On Wednesday, Japanese Foreign Minister Toshimitsu Motegi announced that Tokyo and Washington have agreed to keep Japan’s expenses attributed towards the maintenance of American troops stationed in the country to the exiting level only. He added that for fiscal 2021 Japan would assign $1.9 billion for the upkeep of US soldiers. It was about the same amount that the Asian nation has been bearing for the past five years. Generally, the cost-sharing agreement is reviewed every five years.
“We managed to come to an agreement in the early days of the Biden administration,” Motegi told reporters at the ministry. “It strengthens the trust within the alliance and sends out a message to the international community,” he said.

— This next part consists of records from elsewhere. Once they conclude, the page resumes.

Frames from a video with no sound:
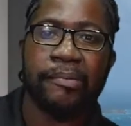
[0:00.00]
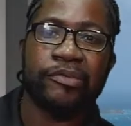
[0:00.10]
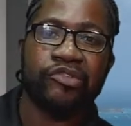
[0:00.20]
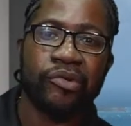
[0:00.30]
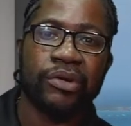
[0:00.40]

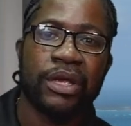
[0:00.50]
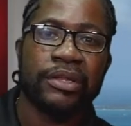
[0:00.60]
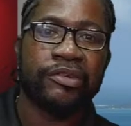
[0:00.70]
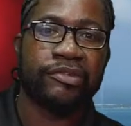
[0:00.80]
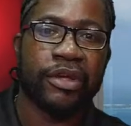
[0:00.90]
So
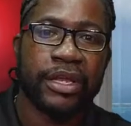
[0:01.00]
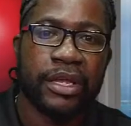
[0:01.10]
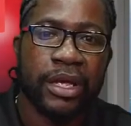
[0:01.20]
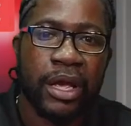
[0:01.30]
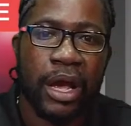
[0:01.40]
the
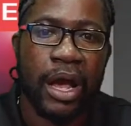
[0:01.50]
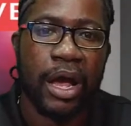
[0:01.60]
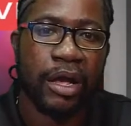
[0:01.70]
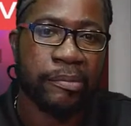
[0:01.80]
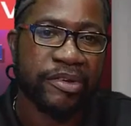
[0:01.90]
study,
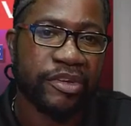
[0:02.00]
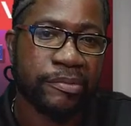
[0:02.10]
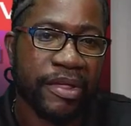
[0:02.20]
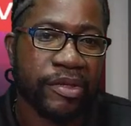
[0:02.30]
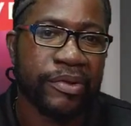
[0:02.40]
commissioned
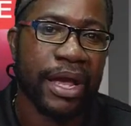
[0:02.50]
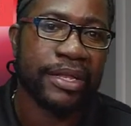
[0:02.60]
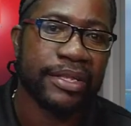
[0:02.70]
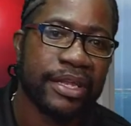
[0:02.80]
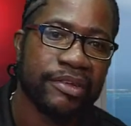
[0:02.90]
by the
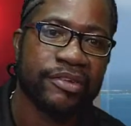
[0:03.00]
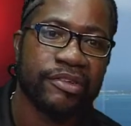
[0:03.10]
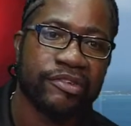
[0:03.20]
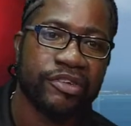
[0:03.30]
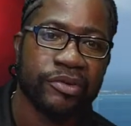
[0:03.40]
United
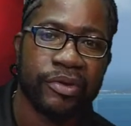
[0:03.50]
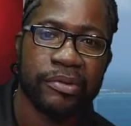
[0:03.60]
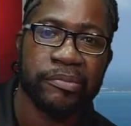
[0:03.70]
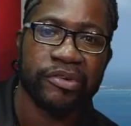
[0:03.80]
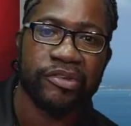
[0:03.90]
Nations Children
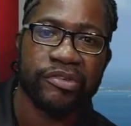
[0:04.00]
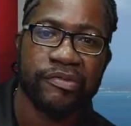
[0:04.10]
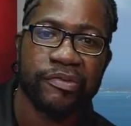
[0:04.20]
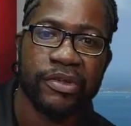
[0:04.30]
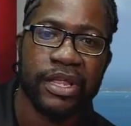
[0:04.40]
Emergency
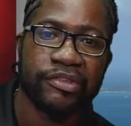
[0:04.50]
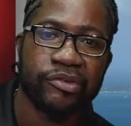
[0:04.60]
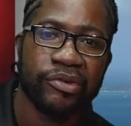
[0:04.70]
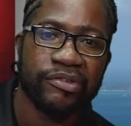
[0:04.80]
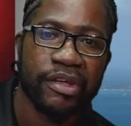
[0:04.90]
Fund, that's
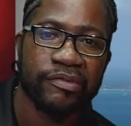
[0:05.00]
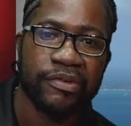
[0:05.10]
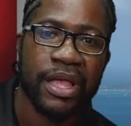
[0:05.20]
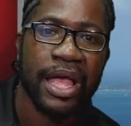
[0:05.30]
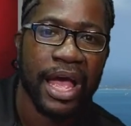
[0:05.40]
UNICEF,
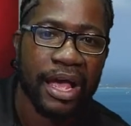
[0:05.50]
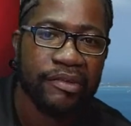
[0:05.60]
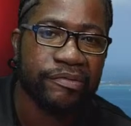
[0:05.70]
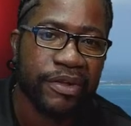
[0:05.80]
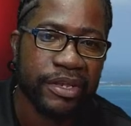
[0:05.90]

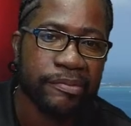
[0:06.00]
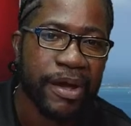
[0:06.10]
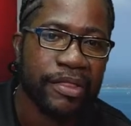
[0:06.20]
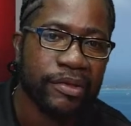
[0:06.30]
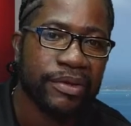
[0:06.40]
and funded
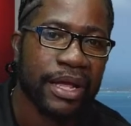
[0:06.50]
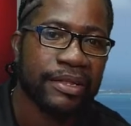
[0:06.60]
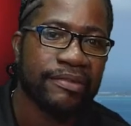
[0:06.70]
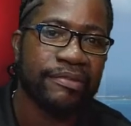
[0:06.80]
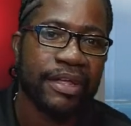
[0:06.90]
by the
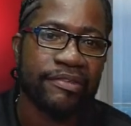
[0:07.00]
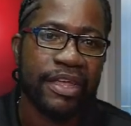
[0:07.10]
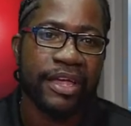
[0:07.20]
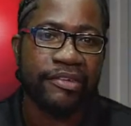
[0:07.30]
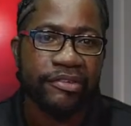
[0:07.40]
United States
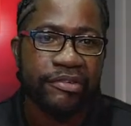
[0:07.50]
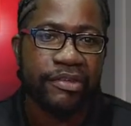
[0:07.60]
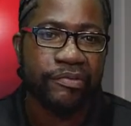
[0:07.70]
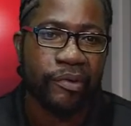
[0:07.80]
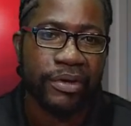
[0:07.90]
Agency
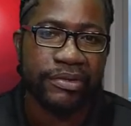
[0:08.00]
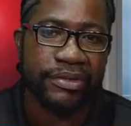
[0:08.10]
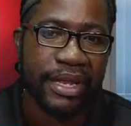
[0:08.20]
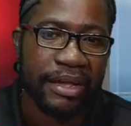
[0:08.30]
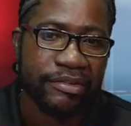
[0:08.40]
for
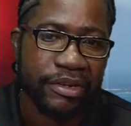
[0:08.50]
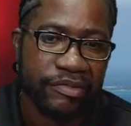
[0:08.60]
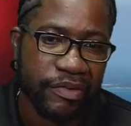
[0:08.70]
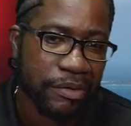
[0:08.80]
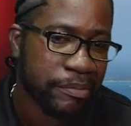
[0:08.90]
International
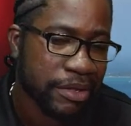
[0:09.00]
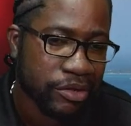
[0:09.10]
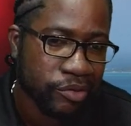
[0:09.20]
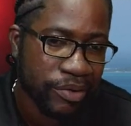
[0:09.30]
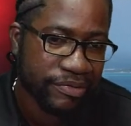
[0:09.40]

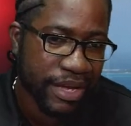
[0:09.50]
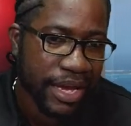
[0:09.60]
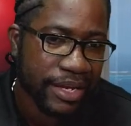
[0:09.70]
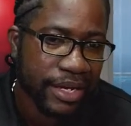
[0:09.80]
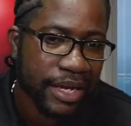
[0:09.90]
Development,
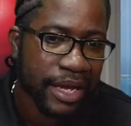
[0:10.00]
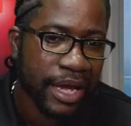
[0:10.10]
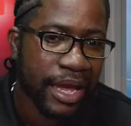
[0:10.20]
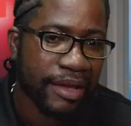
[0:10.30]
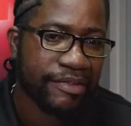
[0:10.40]
USAID,
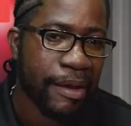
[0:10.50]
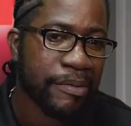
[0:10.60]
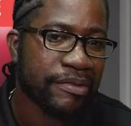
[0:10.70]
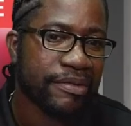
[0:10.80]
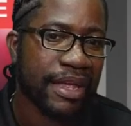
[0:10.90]

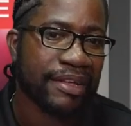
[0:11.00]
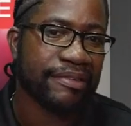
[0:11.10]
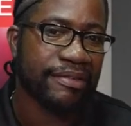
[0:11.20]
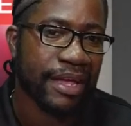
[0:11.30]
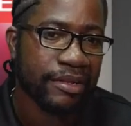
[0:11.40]
examines the
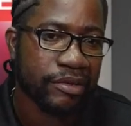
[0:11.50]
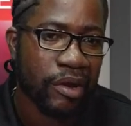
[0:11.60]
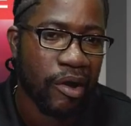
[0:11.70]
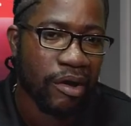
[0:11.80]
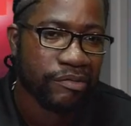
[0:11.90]
extent
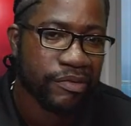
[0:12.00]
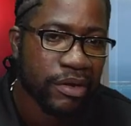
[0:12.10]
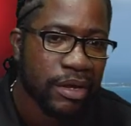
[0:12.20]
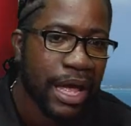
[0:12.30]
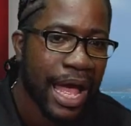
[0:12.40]
of
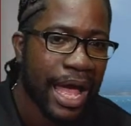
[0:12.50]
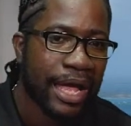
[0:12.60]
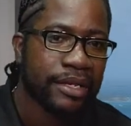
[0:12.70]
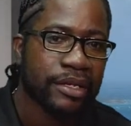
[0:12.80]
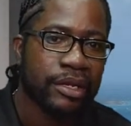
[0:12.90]

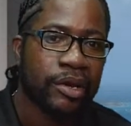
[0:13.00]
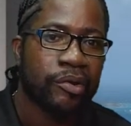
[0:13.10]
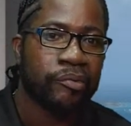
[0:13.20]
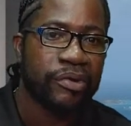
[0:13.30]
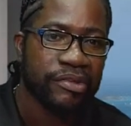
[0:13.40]
and
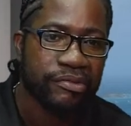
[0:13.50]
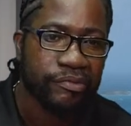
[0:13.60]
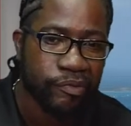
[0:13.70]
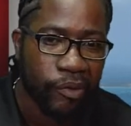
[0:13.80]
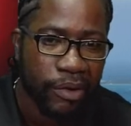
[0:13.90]
reason
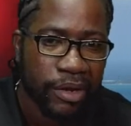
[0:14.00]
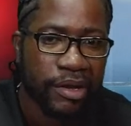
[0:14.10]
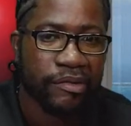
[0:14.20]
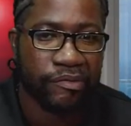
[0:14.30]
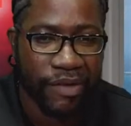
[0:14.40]
for
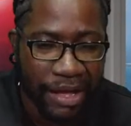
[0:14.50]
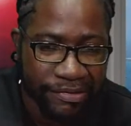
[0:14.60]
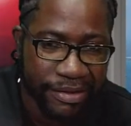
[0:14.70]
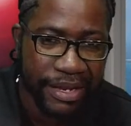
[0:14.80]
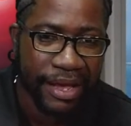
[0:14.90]

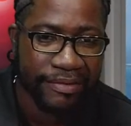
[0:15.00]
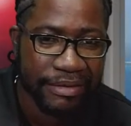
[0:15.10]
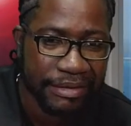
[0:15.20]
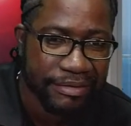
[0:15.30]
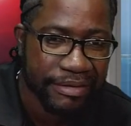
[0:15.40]
vaccine
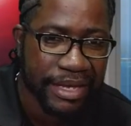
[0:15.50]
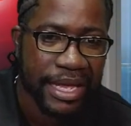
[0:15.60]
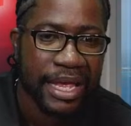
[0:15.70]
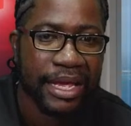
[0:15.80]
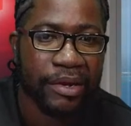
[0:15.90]
hesitancy
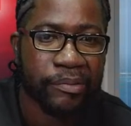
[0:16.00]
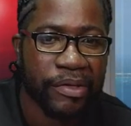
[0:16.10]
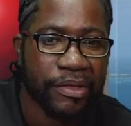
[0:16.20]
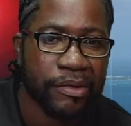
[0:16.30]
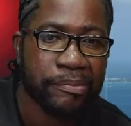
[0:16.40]
and
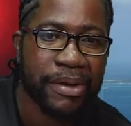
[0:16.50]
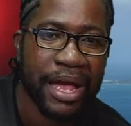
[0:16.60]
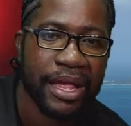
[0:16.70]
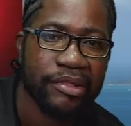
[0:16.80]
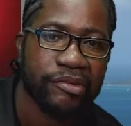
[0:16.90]
whether the
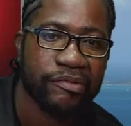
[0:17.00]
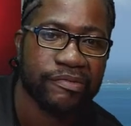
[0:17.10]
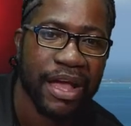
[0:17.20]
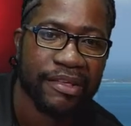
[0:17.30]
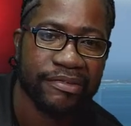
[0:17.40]
minds of
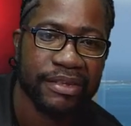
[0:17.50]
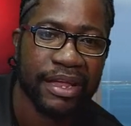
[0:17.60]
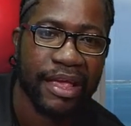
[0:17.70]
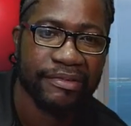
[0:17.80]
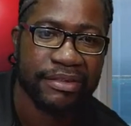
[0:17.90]
vaccine
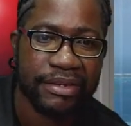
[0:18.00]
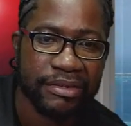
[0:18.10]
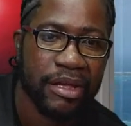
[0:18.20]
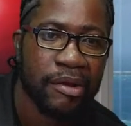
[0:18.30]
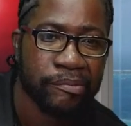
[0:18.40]

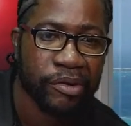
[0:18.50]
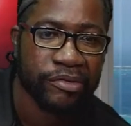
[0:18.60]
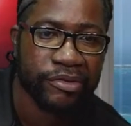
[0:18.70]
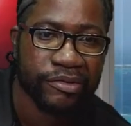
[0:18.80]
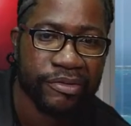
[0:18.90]
hesitant
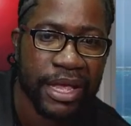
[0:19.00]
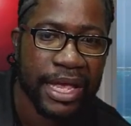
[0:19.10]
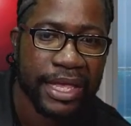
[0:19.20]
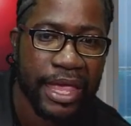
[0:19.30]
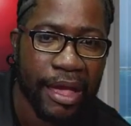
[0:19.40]
persons
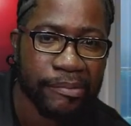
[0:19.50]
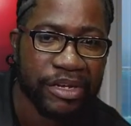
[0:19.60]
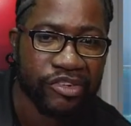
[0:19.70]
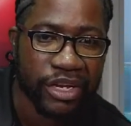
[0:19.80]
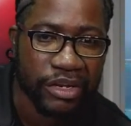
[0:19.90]
can
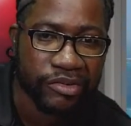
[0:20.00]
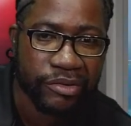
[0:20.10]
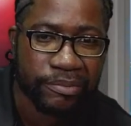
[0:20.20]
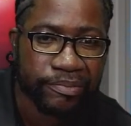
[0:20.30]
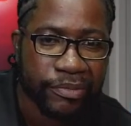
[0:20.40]
be changed.
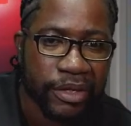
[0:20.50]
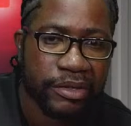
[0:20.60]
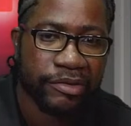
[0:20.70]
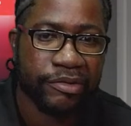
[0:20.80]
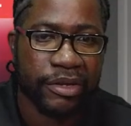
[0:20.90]

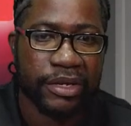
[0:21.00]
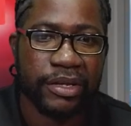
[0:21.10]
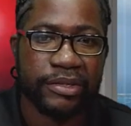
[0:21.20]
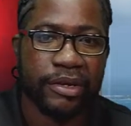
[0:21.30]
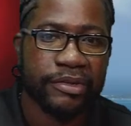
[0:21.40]
The study,
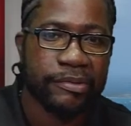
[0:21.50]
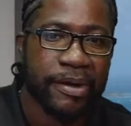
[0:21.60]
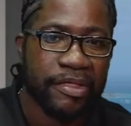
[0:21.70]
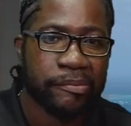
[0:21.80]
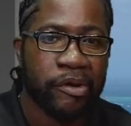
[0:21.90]
conducted
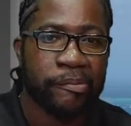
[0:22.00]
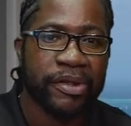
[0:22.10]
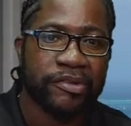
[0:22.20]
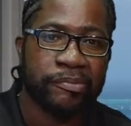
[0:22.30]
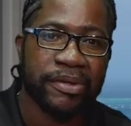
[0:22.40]
by the
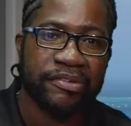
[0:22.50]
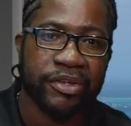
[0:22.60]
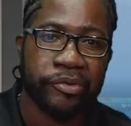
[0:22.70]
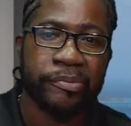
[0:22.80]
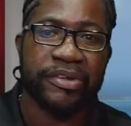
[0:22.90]
Barbados-based
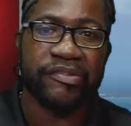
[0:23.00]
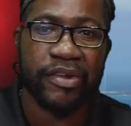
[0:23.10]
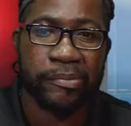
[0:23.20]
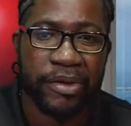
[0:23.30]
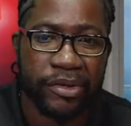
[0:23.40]
Caribbean
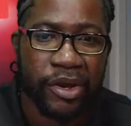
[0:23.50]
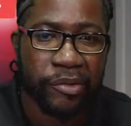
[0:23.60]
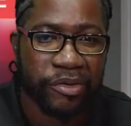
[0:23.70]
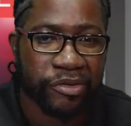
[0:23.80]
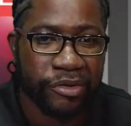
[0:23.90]
Development
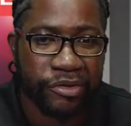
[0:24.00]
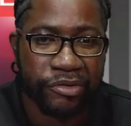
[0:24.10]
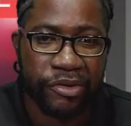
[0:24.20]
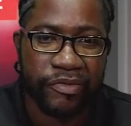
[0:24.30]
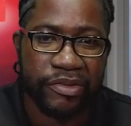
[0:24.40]
Research
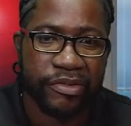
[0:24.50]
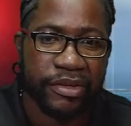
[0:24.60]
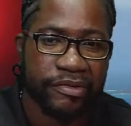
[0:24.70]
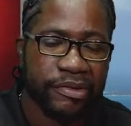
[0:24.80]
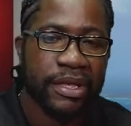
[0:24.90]

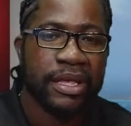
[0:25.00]
Services,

The decision brought much relief to the Japanese government as the former US President Donald Trump has been pushing its Asian ally to increase the cost budget and to accept a “fair share of the burden.” The two nations had been struggling to reach a middle ground to meet Trump’s open demand for Tokyo to quadruple its contribution. John Bolton, Trump’s former national security advisor, mentioned in his book, published in 2019, that the US president has been pressing Japan to raise its annual expense bar for US troops from the current $1.9 billion to $8 billion.
Last year, Trump slammed the Asia Pacific nation for its financial contributions and called the alliance as one-sided. He said, “if Japan is attacked, we will fight World War III…but if we’re attacked, Japan doesn’t have to help us at all. They can watch it on a Sony television.”
Japan kept the consultation talks regarding the cost-sharing agreement on hold and resumed full-fledged negotiations on a new treaty after observing the outcome of the US presidential election, in November. For now, both nations have agreed to a one-year deal, as per which the Japanese government has set 201.7 billion yen ($1.9 billion) as its host-nation support budget. The nations could not renew the five-year agreement due to paucity of time as newly appointed US President Joe Biden formally took charge in mid-January and the current deal expires in March.
The US has posted about 54,000 American soldiers in Japan as per a decade-old security treaty, in order to assist the latter’s forces in building a stronger defense against rampant Chinese militarization in the region.
Both nations have been working closely in multiple areas ranging from island defense, cybersecurity, and missile defense. It also helps the US to keep in check the rising power of Beijing, its biggest rival, and North Korea, a monarchy fervently developing nuclear ballistic missiles.